Oltre settecento elaborati. È il peso documentale dei progetti di fattibilità tecnico-economica consegnati alla struttura commissariale della Regione per i due termovalorizzatori previsti a Palermo e a Catania. La consegna è avvenuta entro il 30 aprile, nel rispetto del cronoprogramma. I materiali saranno caricati su una piattaforma di consultazione pubblica.

La progettazione è stata curata da un raggruppamento guidato da Crew Srl, società del gruppo Fs, insieme a Systra Spa, Martino Associati, E.Co. Srl, Utres Ambiente, Ibi Studio e l’ingegnere Corrado Pecora.

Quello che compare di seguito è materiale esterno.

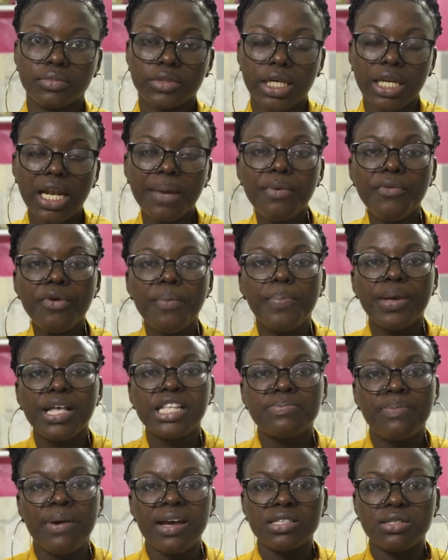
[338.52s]
Let me
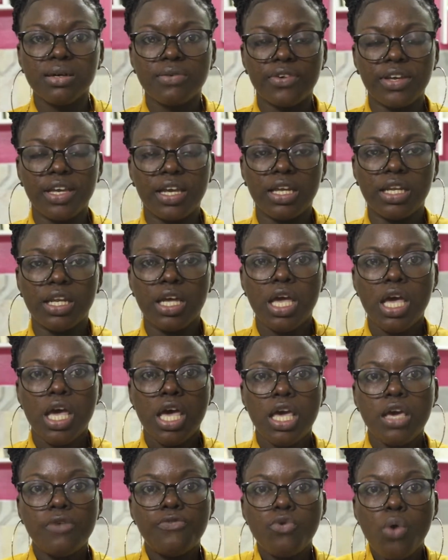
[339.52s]
repeat myself again.
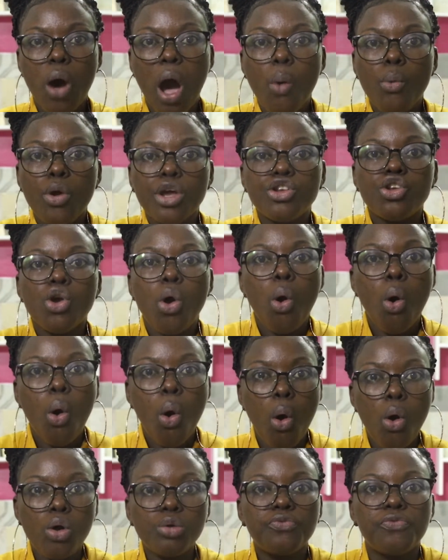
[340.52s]
If you are with your
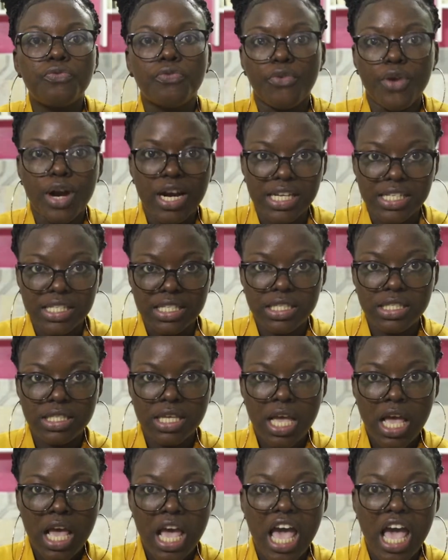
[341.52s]
own friends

Dalla VIA alle gare: l’iter che conta

La consegna apre una fase più lenta. L’ufficio commissariale avvia ora le procedure per ottenere l’autorizzazione ambientale comprensiva della Valutazione di impatto ambientale, oltre ai pareri di tutti gli enti coinvolti. Un percorso che richiederà alcuni mesi. Al termine, Invitalia pubblicherà le due gare per la realizzazione degli impianti. L’obiettivo è che le gare escano entro la fine del 2026, con l’aggiudicazione e l’avvio dei lavori nella primavera del 2027.

I numeri

I due impianti costeranno complessivamente 800 milioni di euro e una volta a regime permetteranno un risparmio annuo sullo smaltimento di 150 milioni, con una produzione di 50 megawatt di energia ciascuno. La capacità di trattamento stimata è di 600.000 tonnellate di rifiuti all’anno, con una riduzione del 90% del volume dell’indifferenziato. Il piano regionale che prevede questi impianti ha già ricevuto il via libera formale della Commissione Europea a marzo.

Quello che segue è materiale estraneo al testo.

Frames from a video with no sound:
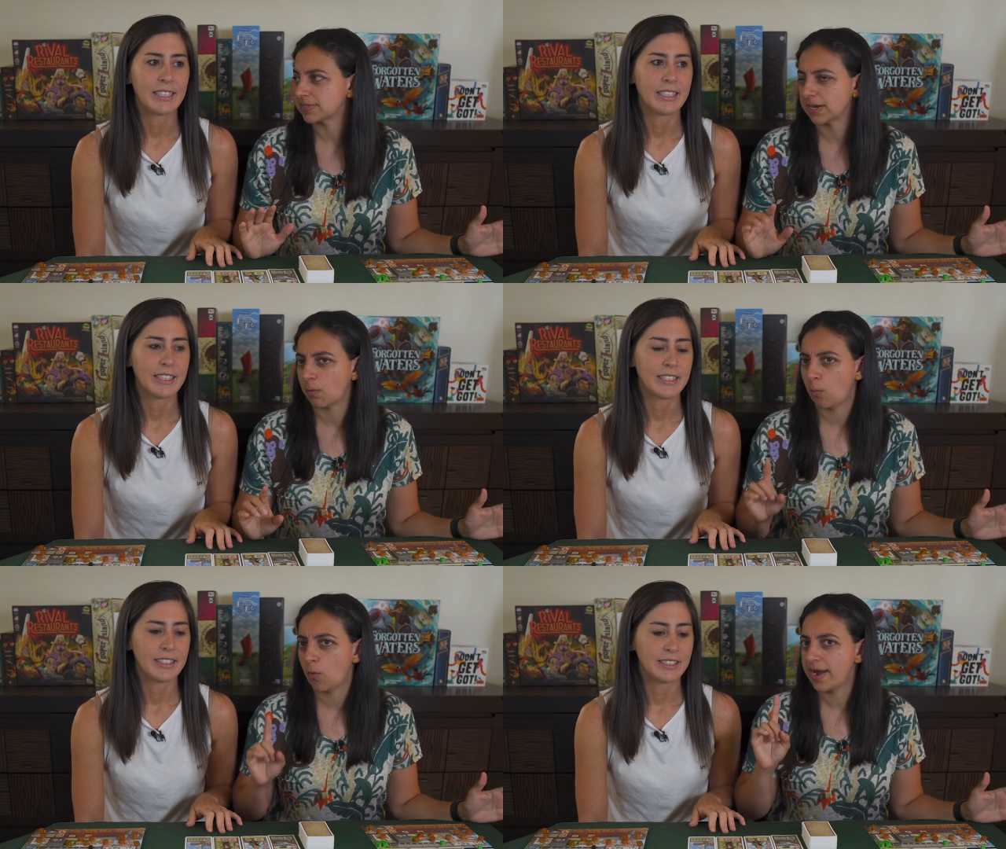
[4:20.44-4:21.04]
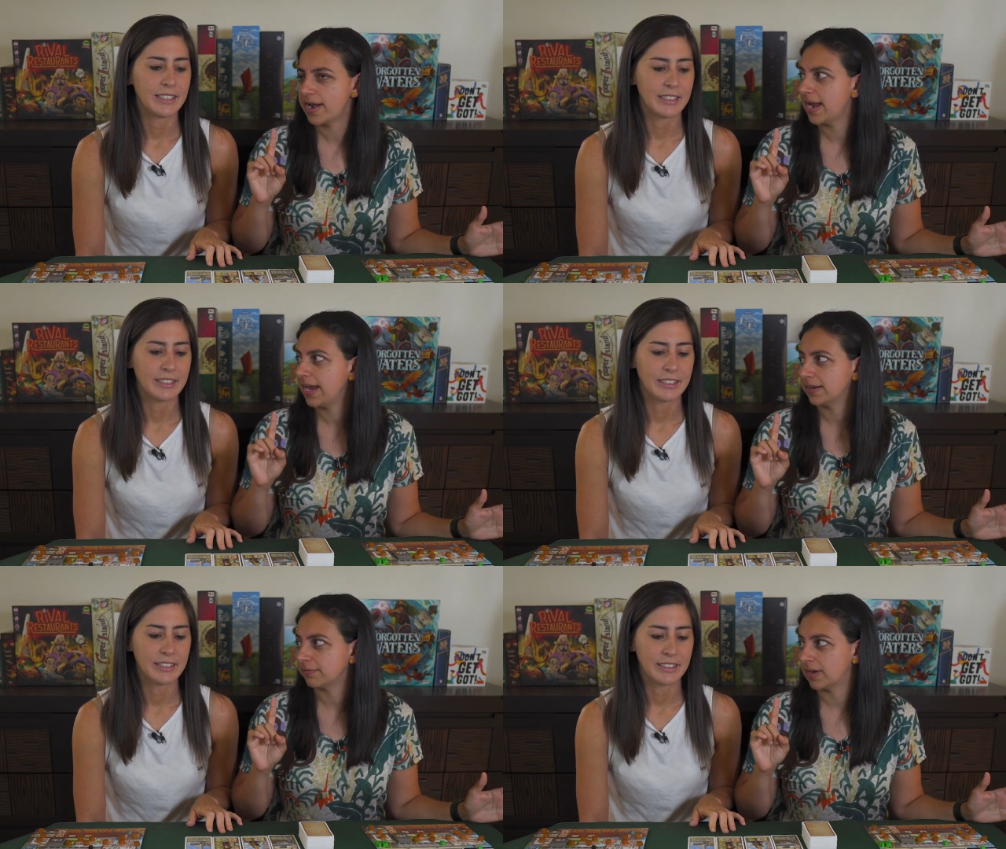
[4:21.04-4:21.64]
Speaker 1: was like one
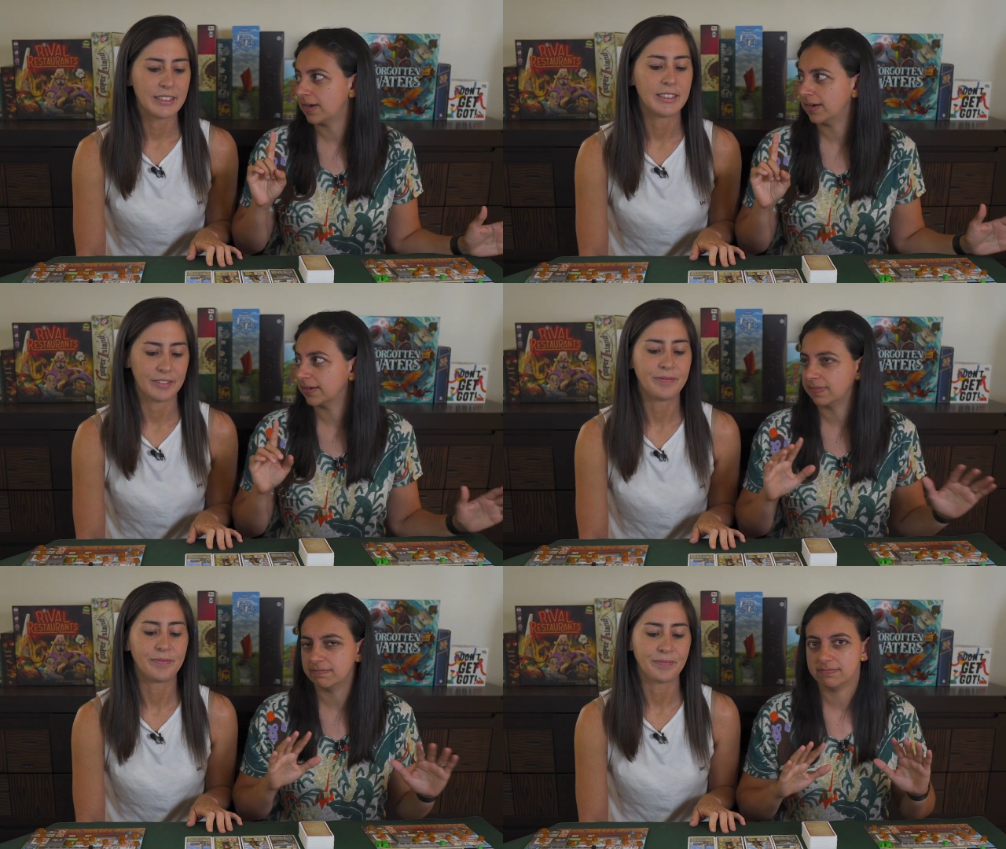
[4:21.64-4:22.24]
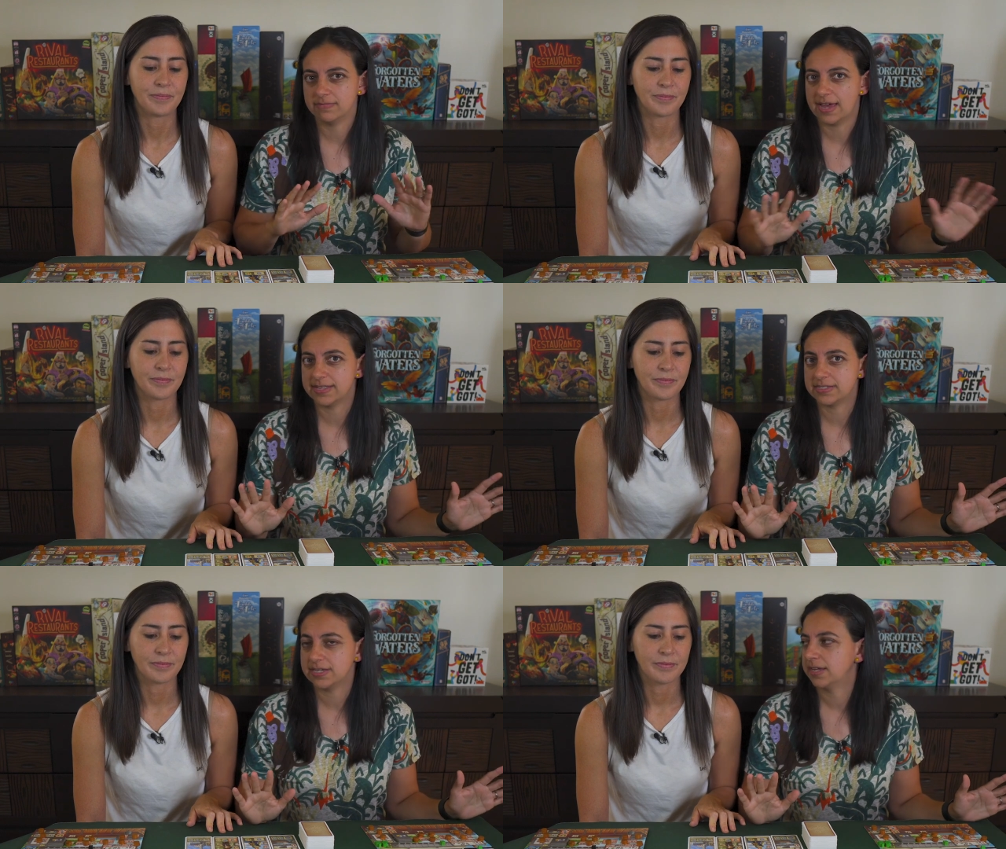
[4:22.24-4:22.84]
native card, and
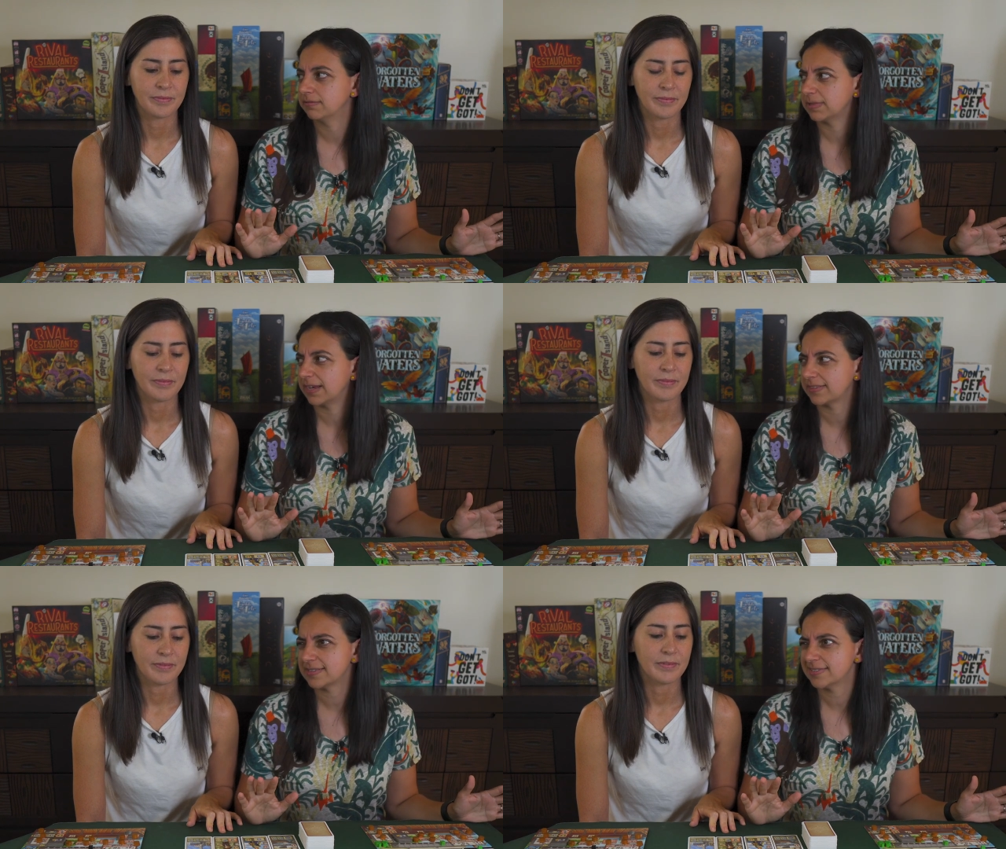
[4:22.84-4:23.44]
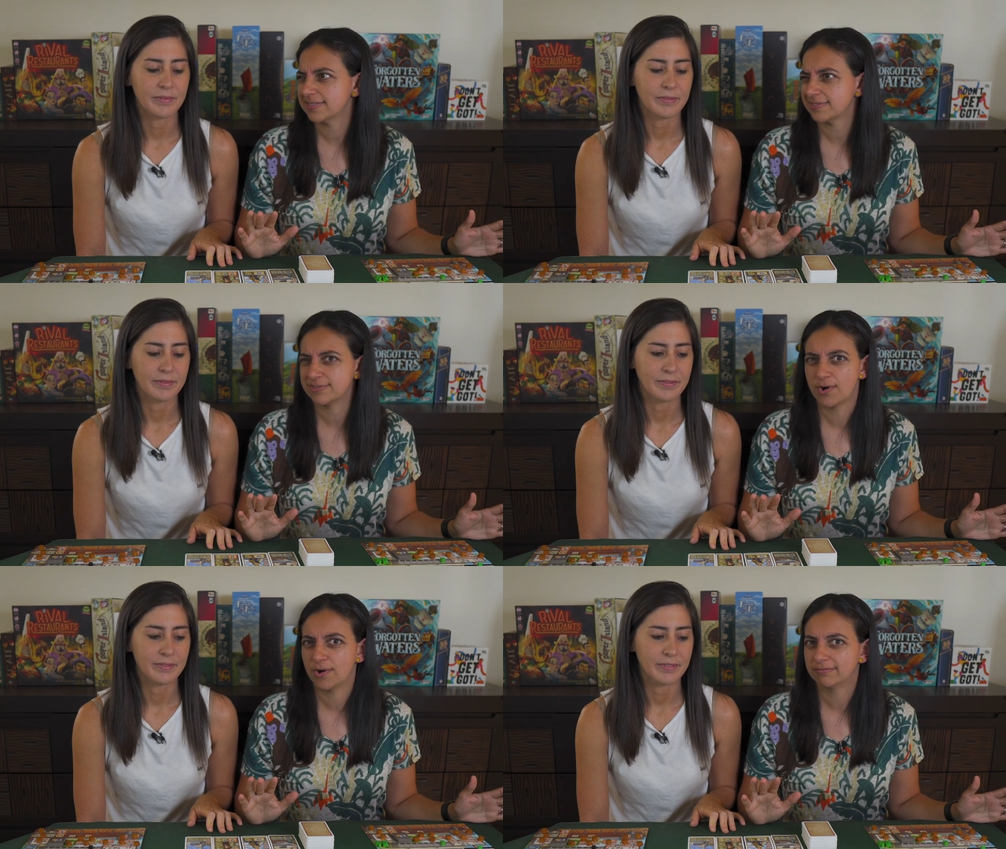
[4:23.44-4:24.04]
that's it. Like this is
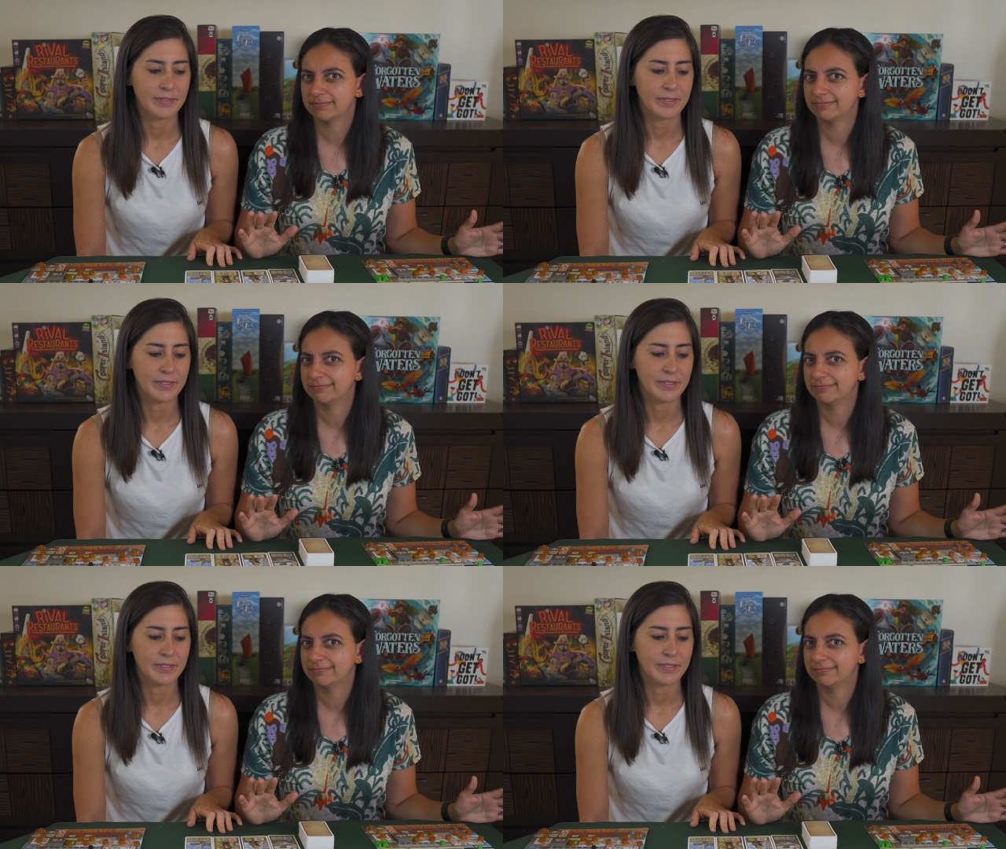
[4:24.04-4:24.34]
not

Schifani, commissario straordinario per il ciclo dei rifiuti oltre che presidente della Regione, inquadra l’operazione come una rottura con il passato: superare un sistema fondato quasi esclusivamente sulle discariche, costoso per i bilanci pubblici e per le bollette dei siciliani.

Una domanda aperta

Legambiente contesta l’impianto strategico del piano, sostenendo che si tratta di una filiera che rischia di allontanare la Sicilia dagli obiettivi europei sull’economia circolare, con costi di conferimento superiori ai 250 euro per tonnellata. È una tensione che non si chiude con la consegna dei progetti. I termovalorizzatori Sicilia sono una parte del sistema. La domanda è se il resto, raccolta differenziata, riduzione alla fonte, economia circolare, seguirà davvero.